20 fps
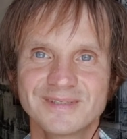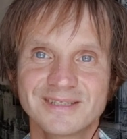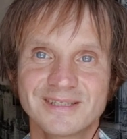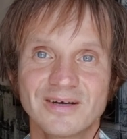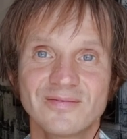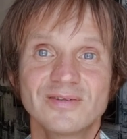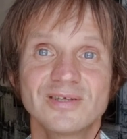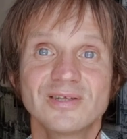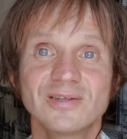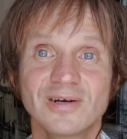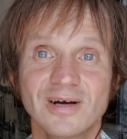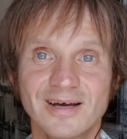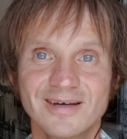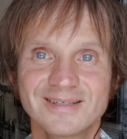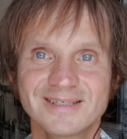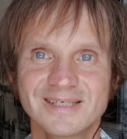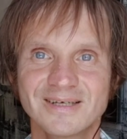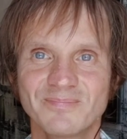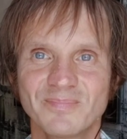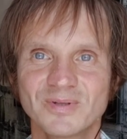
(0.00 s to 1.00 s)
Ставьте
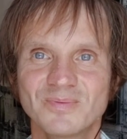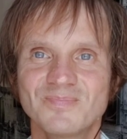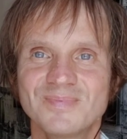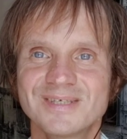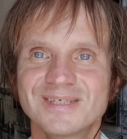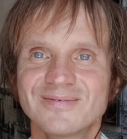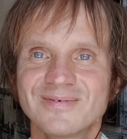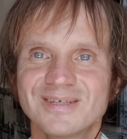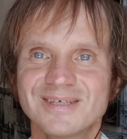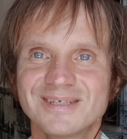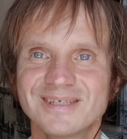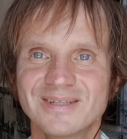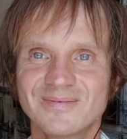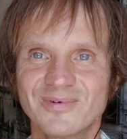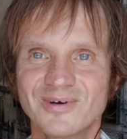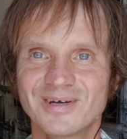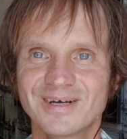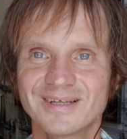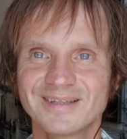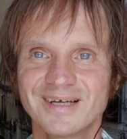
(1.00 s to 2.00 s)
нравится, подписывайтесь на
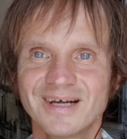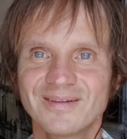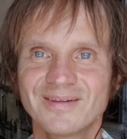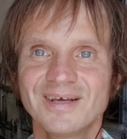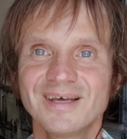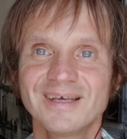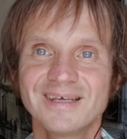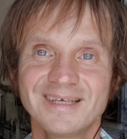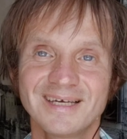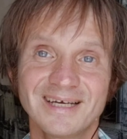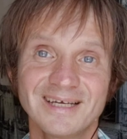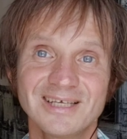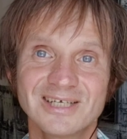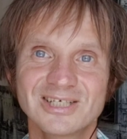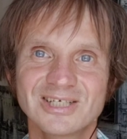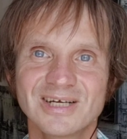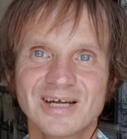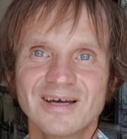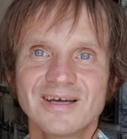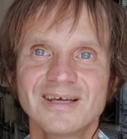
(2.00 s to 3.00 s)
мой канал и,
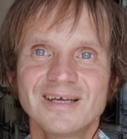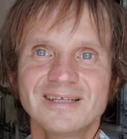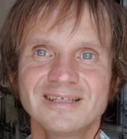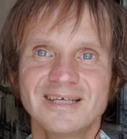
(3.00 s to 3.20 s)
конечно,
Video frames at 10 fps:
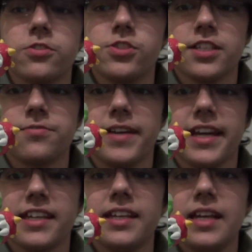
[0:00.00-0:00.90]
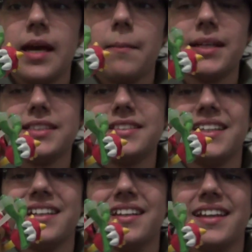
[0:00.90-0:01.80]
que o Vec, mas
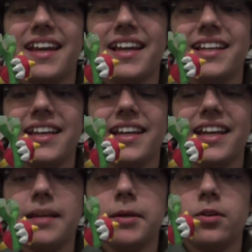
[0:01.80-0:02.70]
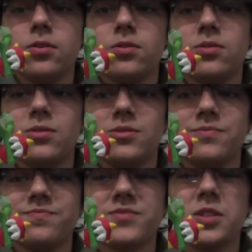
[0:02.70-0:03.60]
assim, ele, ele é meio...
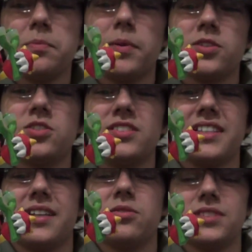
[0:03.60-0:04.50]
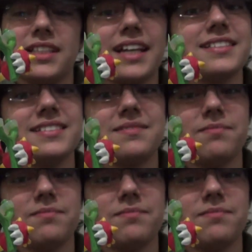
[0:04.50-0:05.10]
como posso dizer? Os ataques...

========================

## The task
Give the entries above again word for word, without any pictures.

## Solution for this exercise
20 fps
(0.00 s to 1.00 s)
Ставьте
(1.00 s to 2.00 s)
нравится, подписывайтесь на
(2.00 s to 3.00 s)
мой канал и,
(3.00 s to 3.20 s)
конечно,
Video frames at 10 fps:
[0:00.00-0:00.90]
[0:00.90-0:01.80]
que o Vec, mas
[0:01.80-0:02.70]
[0:02.70-0:03.60]
assim, ele, ele é meio...
[0:03.60-0:04.50]
[0:04.50-0:05.10]
como posso dizer? Os ataques...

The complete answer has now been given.